Task prompt >> Please go line by line and repeat the data below exactly, with no images.

+ + + + + + +

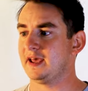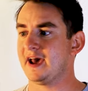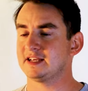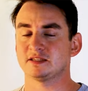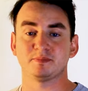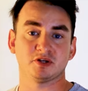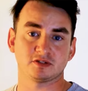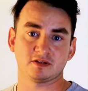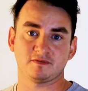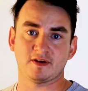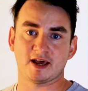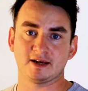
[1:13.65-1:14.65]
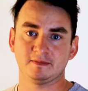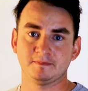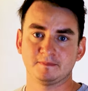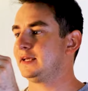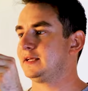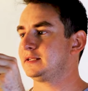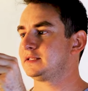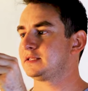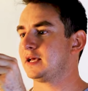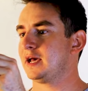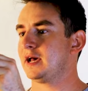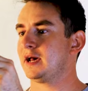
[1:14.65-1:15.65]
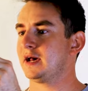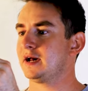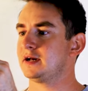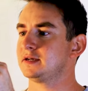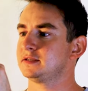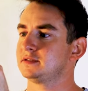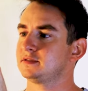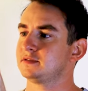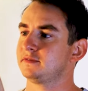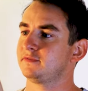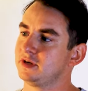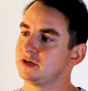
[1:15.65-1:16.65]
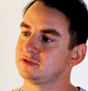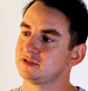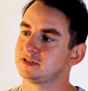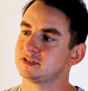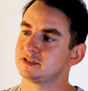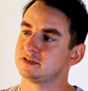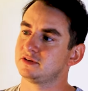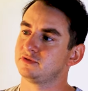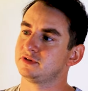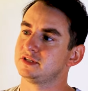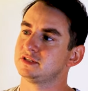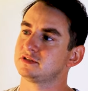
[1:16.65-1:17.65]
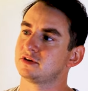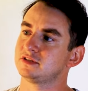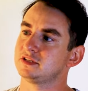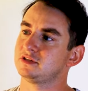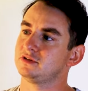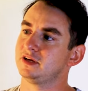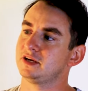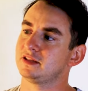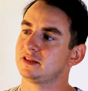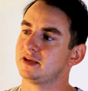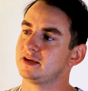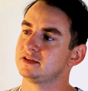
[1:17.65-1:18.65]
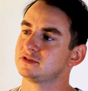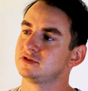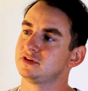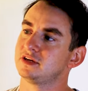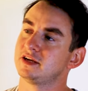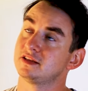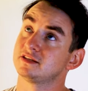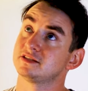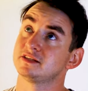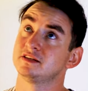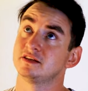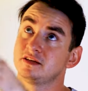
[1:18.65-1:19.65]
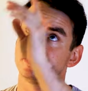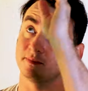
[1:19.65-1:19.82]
It has a built-in fan. It has 360 degrees articulating thing, so you could hit the ceiling,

+ + + + + + +

Solved problem >>
[1:13.65-1:14.65]
[1:14.65-1:15.65]
[1:15.65-1:16.65]
[1:16.65-1:17.65]
[1:17.65-1:18.65]
[1:18.65-1:19.65]
[1:19.65-1:19.82]
It has a built-in fan. It has 360 degrees articulating thing, so you could hit the ceiling,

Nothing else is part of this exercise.